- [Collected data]
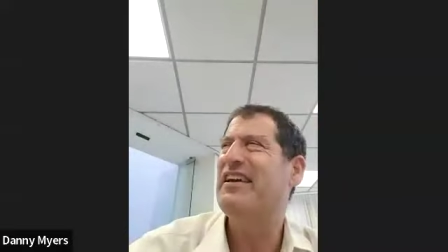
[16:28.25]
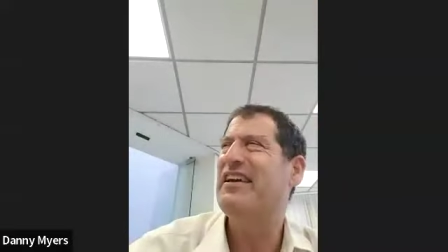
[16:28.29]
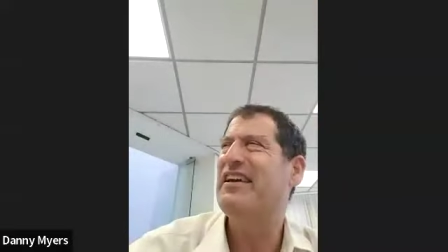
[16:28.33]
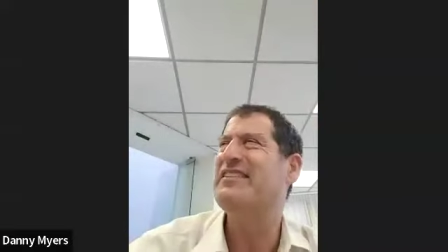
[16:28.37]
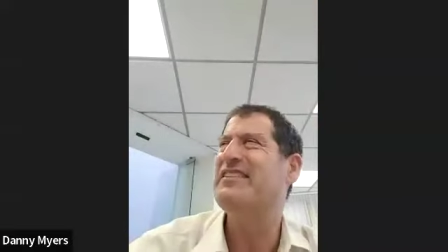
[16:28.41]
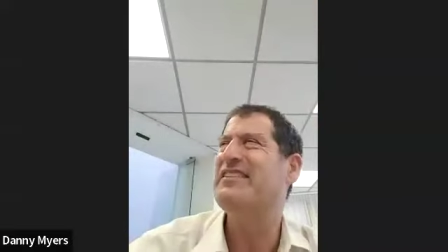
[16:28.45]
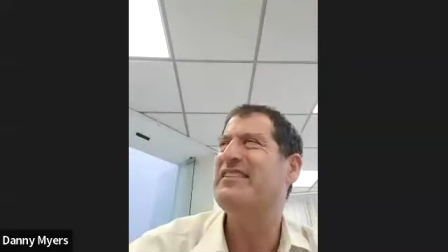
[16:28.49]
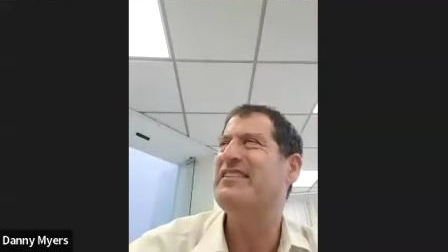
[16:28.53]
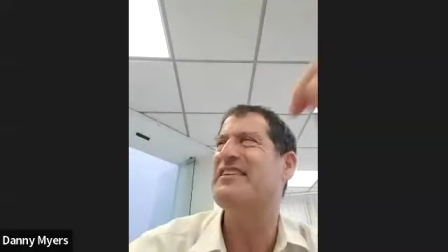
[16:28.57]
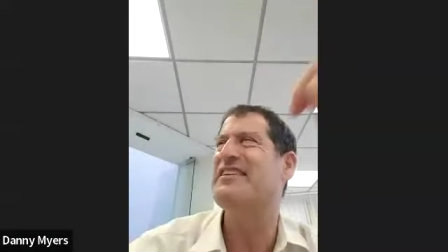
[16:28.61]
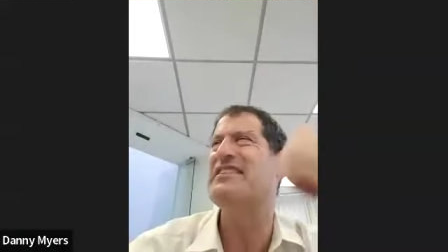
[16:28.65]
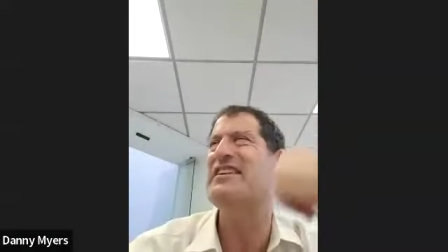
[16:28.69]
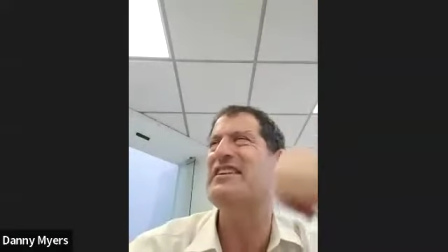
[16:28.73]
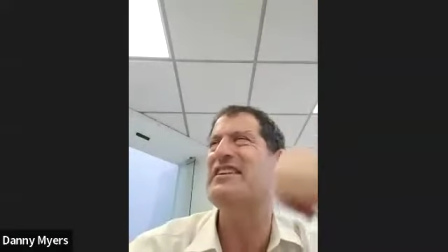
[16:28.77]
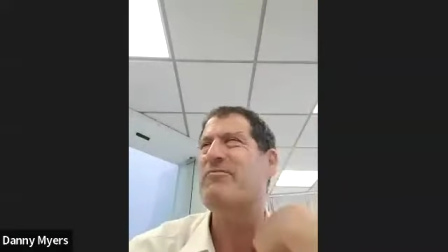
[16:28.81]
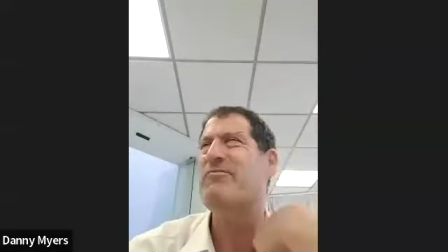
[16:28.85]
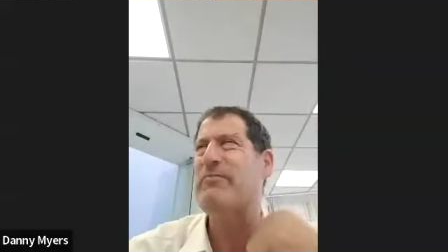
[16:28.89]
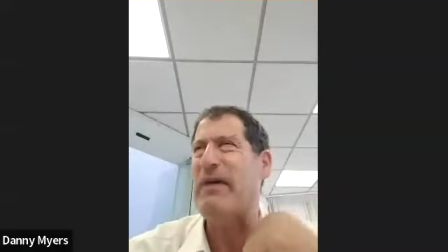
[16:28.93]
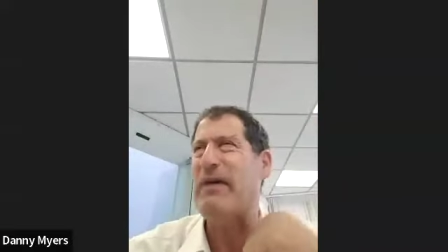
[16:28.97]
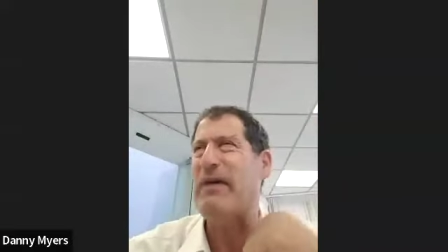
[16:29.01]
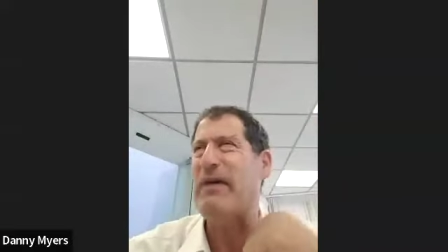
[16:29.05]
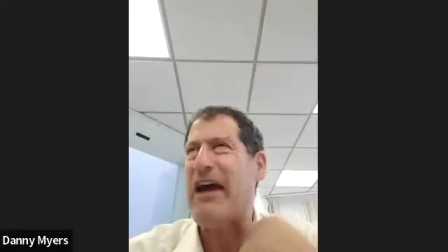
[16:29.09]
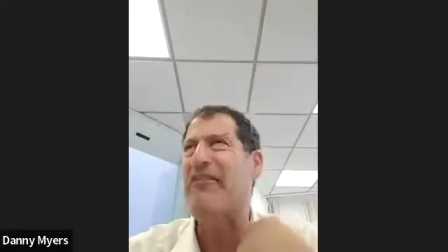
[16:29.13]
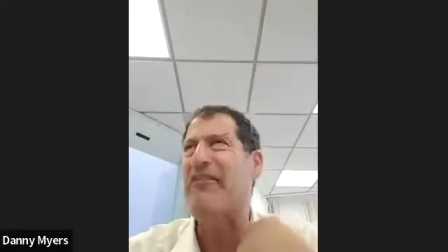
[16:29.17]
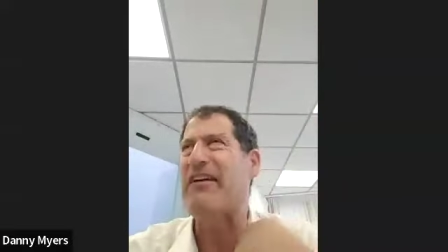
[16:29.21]
it's as if
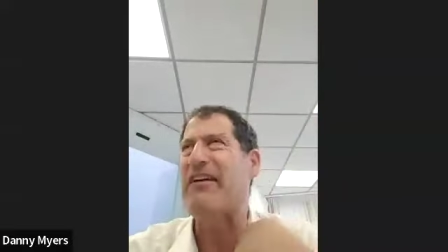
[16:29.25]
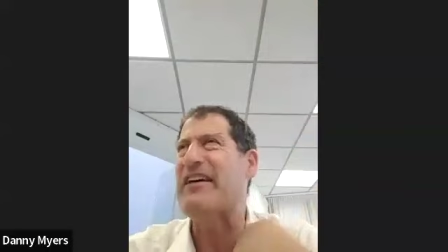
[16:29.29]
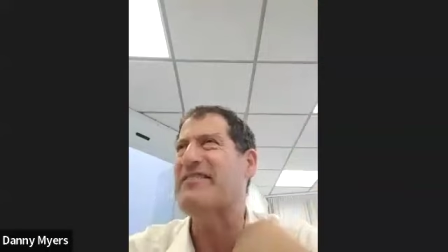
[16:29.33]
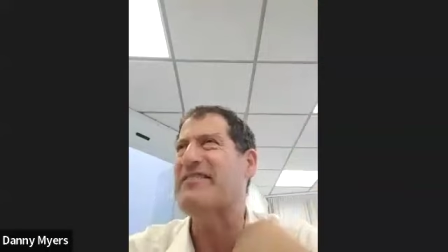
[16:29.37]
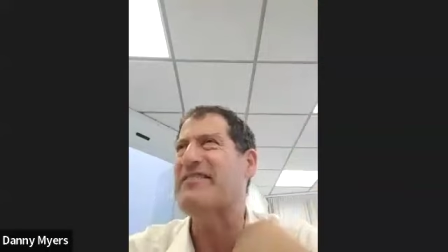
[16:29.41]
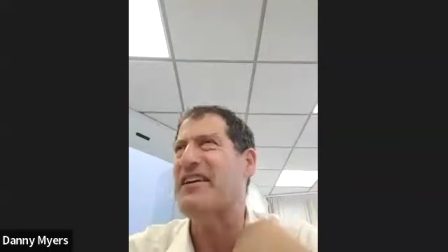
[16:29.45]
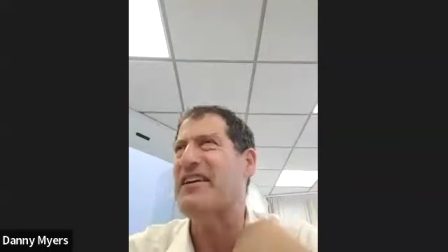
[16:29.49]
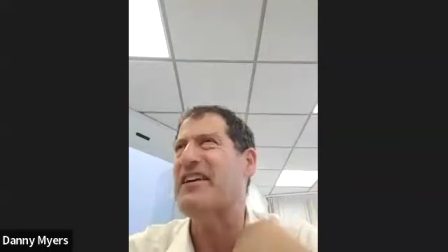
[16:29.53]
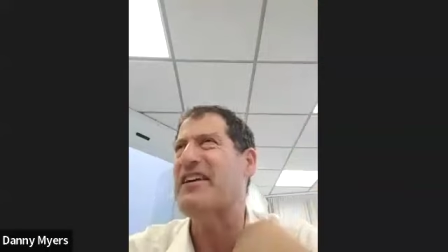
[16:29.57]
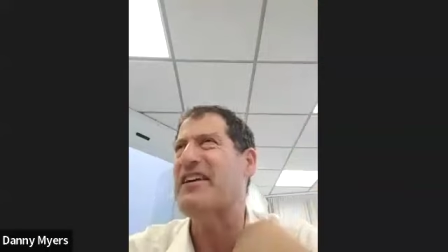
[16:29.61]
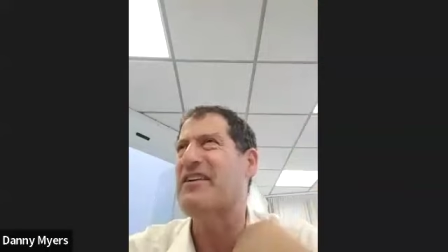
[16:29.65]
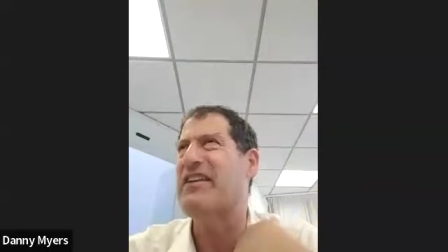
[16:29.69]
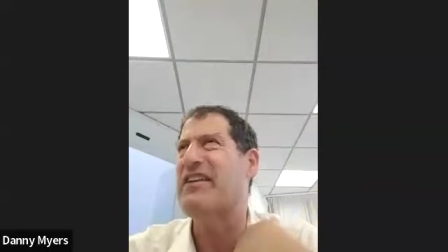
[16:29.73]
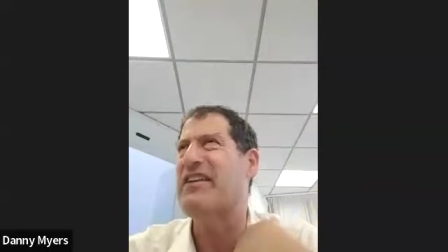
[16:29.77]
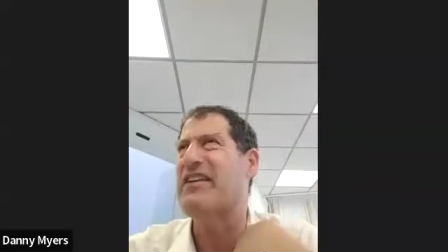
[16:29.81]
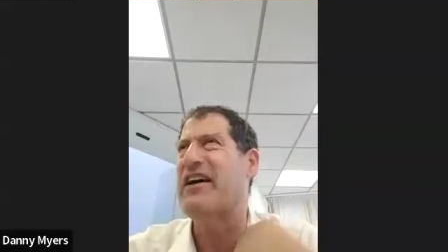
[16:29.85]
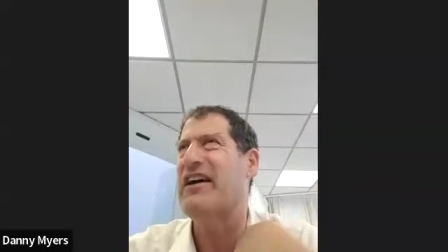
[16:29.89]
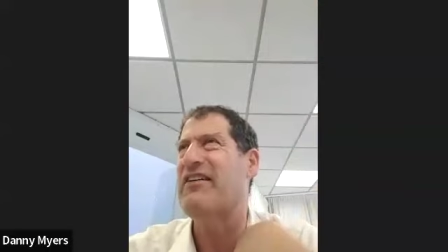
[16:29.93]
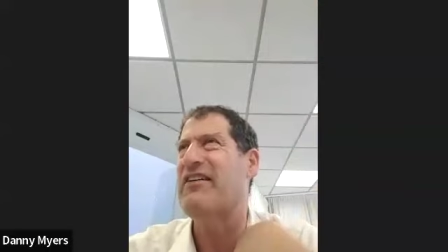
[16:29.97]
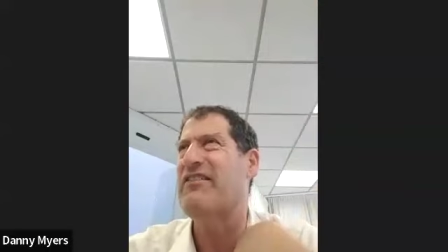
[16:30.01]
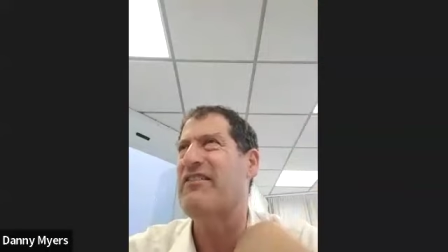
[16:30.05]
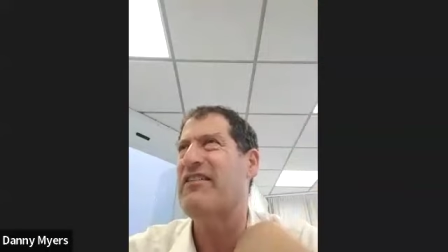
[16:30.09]
Barry has a chiyuv now.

- [GOAL OF THE EXERCISE] Apart from the images, every line above is to be given again exactly.

- [SOLUTION TO THIS PROBLEM]
[16:28.25]
[16:28.29]
[16:28.33]
[16:28.37]
[16:28.41]
[16:28.45]
[16:28.49]
[16:28.53]
[16:28.57]
[16:28.61]
[16:28.65]
[16:28.69]
[16:28.73]
[16:28.77]
[16:28.81]
[16:28.85]
[16:28.89]
[16:28.93]
[16:28.97]
[16:29.01]
[16:29.05]
[16:29.09]
[16:29.13]
[16:29.17]
[16:29.21]
it's as if
[16:29.25]
[16:29.29]
[16:29.33]
[16:29.37]
[16:29.41]
[16:29.45]
[16:29.49]
[16:29.53]
[16:29.57]
[16:29.61]
[16:29.65]
[16:29.69]
[16:29.73]
[16:29.77]
[16:29.81]
[16:29.85]
[16:29.89]
[16:29.93]
[16:29.97]
[16:30.01]
[16:30.05]
[16:30.09]
Barry has a chiyuv now.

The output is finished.